Both of these are interesting to me, and I’ll be speaking with customers to see if they want us to integrate this into their solutions. Neither will replace using a relational database for temporal processing, state, etc. But for point in time authoritative signed data, they look interesting.


This one requires some testing. I’ve previously looked at Mechanical Turk for doing human-intelligence level OCR, but as a service this may be better. Any process that does text extraction should have a multi pronged approach to ensure accuracy; so perhaps a pass of Tectract, followed by a pass of Mech Turk (or other Humans), and then if there is a conflict/mismatch, flag for management inspection….

Security Hub

This is huge for me, and one I am actively getting my head around before recommending into customer environments. Its also enthused me to get back to AWS Config, which I’d previously discounted on cost.
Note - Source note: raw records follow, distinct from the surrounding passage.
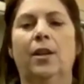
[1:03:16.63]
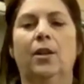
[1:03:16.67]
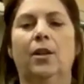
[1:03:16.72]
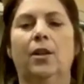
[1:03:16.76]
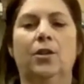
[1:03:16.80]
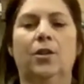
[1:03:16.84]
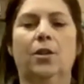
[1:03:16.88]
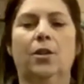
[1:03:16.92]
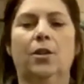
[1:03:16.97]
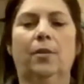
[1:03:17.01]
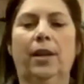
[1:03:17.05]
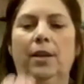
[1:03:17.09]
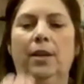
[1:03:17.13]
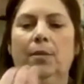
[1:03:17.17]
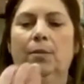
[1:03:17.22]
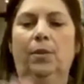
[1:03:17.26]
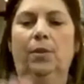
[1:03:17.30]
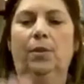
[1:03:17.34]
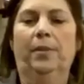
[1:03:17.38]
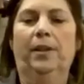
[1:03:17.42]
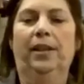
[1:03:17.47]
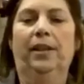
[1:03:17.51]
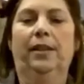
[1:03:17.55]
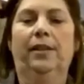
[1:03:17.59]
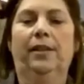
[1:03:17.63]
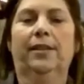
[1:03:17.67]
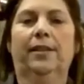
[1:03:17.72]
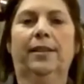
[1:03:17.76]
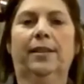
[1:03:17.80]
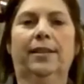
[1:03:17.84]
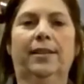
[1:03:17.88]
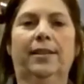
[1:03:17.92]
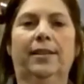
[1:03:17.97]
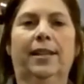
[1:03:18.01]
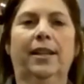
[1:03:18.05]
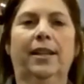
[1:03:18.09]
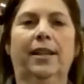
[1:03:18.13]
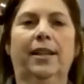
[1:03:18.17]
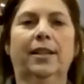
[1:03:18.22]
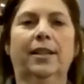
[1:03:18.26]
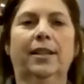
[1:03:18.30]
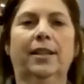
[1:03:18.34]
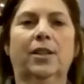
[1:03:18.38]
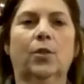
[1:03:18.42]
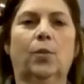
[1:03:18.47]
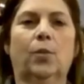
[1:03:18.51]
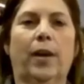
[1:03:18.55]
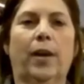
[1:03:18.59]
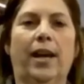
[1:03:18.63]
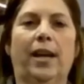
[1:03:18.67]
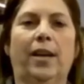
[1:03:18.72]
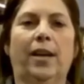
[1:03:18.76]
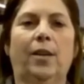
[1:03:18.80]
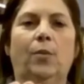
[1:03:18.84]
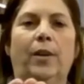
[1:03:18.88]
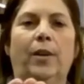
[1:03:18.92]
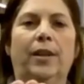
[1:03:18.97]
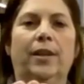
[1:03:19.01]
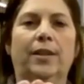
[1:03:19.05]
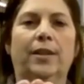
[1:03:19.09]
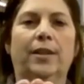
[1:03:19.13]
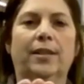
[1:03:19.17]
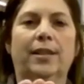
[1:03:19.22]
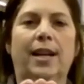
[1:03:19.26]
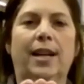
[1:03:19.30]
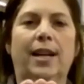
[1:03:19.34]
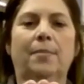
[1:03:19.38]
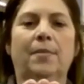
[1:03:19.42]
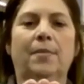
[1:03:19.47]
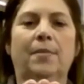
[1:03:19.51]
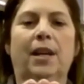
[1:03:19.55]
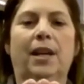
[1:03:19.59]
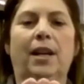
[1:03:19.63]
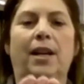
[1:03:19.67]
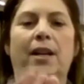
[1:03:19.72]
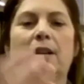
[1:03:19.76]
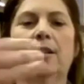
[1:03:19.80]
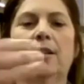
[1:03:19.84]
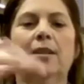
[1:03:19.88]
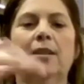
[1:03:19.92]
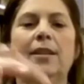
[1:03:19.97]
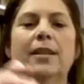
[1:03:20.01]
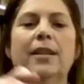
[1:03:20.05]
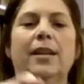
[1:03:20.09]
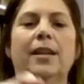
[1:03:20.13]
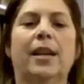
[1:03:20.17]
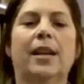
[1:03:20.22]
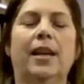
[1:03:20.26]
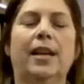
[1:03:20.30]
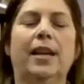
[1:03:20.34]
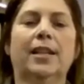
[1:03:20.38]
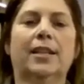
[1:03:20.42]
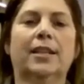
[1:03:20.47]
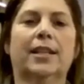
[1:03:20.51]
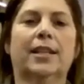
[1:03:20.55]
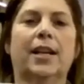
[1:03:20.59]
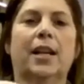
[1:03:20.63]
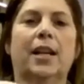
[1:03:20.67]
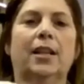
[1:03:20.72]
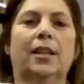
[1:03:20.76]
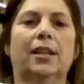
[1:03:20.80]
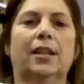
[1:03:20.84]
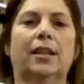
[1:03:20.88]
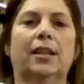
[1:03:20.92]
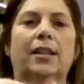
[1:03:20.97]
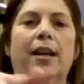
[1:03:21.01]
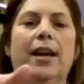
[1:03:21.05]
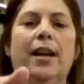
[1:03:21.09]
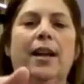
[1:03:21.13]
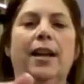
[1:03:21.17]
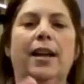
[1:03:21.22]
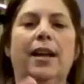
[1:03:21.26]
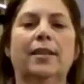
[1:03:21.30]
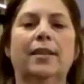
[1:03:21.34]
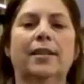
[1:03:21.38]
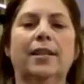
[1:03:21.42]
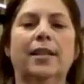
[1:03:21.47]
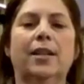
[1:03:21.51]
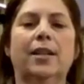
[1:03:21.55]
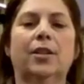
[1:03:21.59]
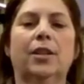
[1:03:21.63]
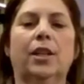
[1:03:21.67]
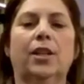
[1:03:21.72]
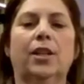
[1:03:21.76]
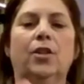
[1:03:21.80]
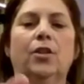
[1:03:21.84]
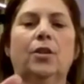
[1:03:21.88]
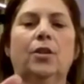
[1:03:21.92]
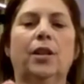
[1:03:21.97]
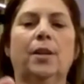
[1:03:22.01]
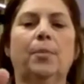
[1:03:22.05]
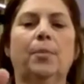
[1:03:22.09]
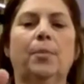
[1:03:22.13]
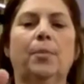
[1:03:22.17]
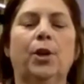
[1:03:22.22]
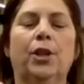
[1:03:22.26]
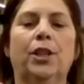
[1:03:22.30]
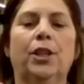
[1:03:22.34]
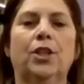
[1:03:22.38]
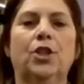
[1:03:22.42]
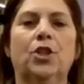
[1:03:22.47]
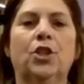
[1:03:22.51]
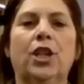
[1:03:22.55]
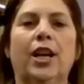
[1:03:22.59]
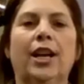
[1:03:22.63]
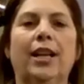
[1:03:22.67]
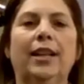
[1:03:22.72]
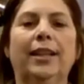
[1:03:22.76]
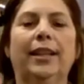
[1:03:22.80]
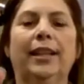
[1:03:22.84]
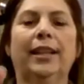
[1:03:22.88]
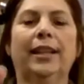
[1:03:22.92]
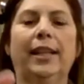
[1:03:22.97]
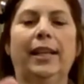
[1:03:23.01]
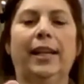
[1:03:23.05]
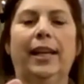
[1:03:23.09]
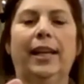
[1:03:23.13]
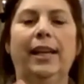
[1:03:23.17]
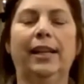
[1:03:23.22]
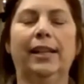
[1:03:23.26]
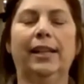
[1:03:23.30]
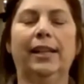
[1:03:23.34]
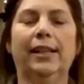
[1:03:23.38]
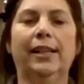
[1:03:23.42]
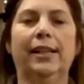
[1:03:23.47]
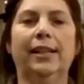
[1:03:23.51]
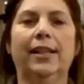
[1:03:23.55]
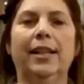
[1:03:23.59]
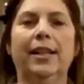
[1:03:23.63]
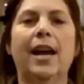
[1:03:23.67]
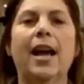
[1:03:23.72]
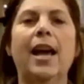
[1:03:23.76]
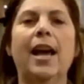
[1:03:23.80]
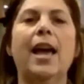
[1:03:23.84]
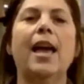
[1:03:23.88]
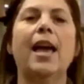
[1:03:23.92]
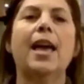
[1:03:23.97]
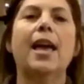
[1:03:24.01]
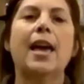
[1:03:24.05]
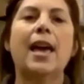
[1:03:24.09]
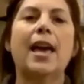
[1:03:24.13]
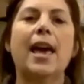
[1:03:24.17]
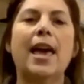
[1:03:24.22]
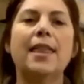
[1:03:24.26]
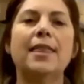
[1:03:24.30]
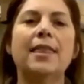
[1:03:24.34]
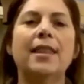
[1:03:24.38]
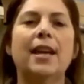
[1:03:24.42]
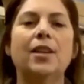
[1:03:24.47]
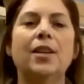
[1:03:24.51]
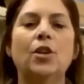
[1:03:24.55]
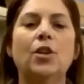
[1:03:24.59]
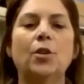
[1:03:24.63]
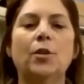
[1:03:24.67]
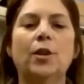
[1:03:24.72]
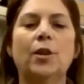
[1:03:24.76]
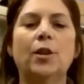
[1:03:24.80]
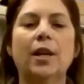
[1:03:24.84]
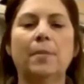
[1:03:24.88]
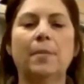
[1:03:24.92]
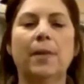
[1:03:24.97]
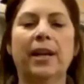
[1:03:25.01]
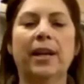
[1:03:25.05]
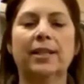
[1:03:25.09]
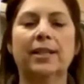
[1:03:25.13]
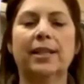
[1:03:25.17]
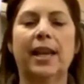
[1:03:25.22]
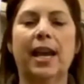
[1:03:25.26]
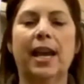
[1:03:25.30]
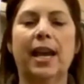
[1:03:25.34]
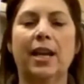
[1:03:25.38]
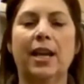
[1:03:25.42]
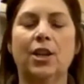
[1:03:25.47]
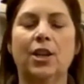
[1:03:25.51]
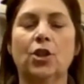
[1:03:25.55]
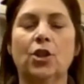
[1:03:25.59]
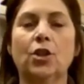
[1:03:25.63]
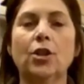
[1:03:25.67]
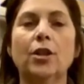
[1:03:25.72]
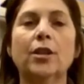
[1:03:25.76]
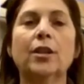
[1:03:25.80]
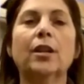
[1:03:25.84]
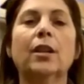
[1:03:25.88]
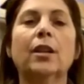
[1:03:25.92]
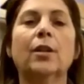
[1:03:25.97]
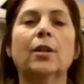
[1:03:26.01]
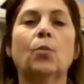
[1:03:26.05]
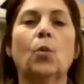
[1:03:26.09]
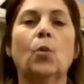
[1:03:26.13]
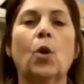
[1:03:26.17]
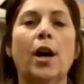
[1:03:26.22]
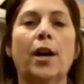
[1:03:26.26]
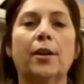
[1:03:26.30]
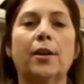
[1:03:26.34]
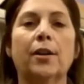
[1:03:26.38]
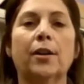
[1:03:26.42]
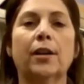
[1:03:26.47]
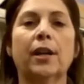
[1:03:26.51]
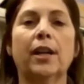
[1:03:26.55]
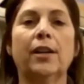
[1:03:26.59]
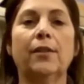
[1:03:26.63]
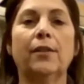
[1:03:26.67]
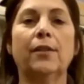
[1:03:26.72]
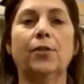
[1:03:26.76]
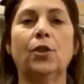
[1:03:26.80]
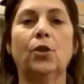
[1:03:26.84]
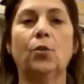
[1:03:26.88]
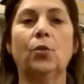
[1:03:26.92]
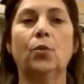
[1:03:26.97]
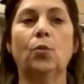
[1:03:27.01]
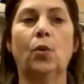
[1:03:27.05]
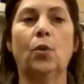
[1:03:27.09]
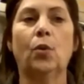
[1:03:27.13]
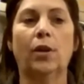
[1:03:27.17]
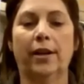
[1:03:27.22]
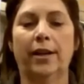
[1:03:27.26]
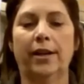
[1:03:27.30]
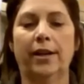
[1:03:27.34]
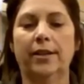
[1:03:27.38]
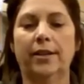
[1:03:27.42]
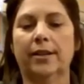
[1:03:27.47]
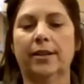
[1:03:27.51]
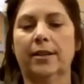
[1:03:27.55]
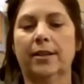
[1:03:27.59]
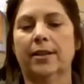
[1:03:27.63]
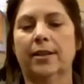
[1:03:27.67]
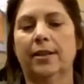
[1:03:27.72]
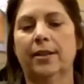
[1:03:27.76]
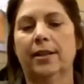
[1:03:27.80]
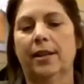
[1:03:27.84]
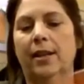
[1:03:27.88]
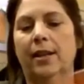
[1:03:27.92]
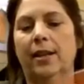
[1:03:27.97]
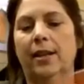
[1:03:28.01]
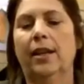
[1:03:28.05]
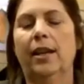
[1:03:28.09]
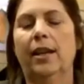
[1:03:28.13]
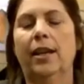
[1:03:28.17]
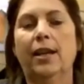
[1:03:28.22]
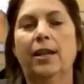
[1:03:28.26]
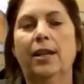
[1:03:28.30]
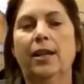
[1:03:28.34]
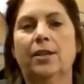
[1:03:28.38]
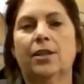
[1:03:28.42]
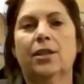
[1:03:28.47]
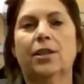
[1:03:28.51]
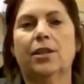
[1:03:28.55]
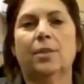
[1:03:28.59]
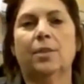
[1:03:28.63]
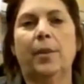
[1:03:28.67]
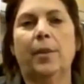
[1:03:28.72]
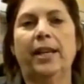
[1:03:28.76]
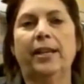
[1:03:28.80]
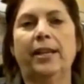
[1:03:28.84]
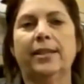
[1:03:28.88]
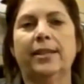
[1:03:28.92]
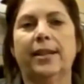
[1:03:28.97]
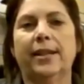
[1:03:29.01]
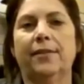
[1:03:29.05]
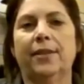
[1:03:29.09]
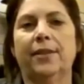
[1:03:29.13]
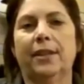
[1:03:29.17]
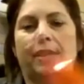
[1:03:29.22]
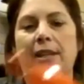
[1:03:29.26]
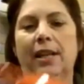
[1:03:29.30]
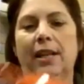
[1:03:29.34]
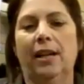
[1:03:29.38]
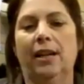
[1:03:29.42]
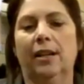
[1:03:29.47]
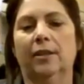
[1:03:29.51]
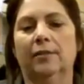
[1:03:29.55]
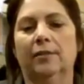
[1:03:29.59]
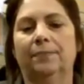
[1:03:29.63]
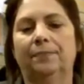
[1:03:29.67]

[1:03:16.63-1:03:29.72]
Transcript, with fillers: So it would be sitting this way with the stem there. It's got little cutouts here that you can put the jelly in. And then you can mix a sugar and water if you want into the base of it there.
Security Hub united several AWS security services. Each of these have had their own interface, cross-account capabilities, etc. Of course, for me, and my Public Sector customers, the lack of Macie in Australia is still a consideration here.
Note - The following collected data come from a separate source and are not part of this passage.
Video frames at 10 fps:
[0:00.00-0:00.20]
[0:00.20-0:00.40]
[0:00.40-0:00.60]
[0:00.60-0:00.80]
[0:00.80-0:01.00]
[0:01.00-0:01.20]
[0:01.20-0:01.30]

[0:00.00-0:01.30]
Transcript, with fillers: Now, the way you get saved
AWS Organisational CloudTrails

I’ve been a fan of CloudTrail since I first heard of it. The fact that it could always deliver API logs across-account – to a dedicated security account. without any fear or possibility of it being filtered or edited by the source account was a key enabler in enterprise workloads.

Its developed well since its initial launch, with multi-region support, digests files to detect tampering and more. But with all these options came the possibility of inconsistent deployments across a large fleet of accounts.

And while my perception has always been consistency, its only after circling back that you realise that not everything is consistent, with new AWS accounts being added at different times.

It is only with me starting to play with Config and Security Hub (see above) that these inconsistencies have come to light; and the new solution to this is just in time: Organisation Trails, that apply from the Billing/Organisation account, down to all dependent accounts.

An Organisation trial in a dependent account cannot be deleted or modified. They can log cross-account almost the same previous implementation – with the exception of  a few new Permissions required on the destination S3 Bucket policy.

Lambda Ruby, BYO Runtime, and Firecracker

Firecracker is a strong story, but in the end, having a manage environment for it is worth it if I can do so (ie, if latency, sovereignty, etc can be met). What will be interesting is the opportunity for more eyes to review it’s source code.

FSx (Luster & Windows Fileshare)

Managed file shares sound great, but now there’s confusion between EFS and FSx (and to some degree, Storage Gateway as an NFS and CIFS file share).

And much more

I wont go into detail on the large list of other services; my interest is the vast majority of web, security and DevOps-enabling services that continue to incrementally improve. But what happens next is interesting.

Config revisted

When first launched, I got bill shock form turning Config on with just a few rules. But now its much richer, and easier to understand. As it is one of the security tools feeds across into Security Hub, its forced me to circle back to Config and start re-evaluating some of its rules. Its come a long way, and much of the tooling I have written myself in the past to do cross-account checks, which Config also does, can now feed via Security Hub back to a central (organisatoin-wide) interface for alerting and actioning.


With some 50,000 people at re:Invent this year, the pace of innovation continues to put AWS far ahead of its competitors.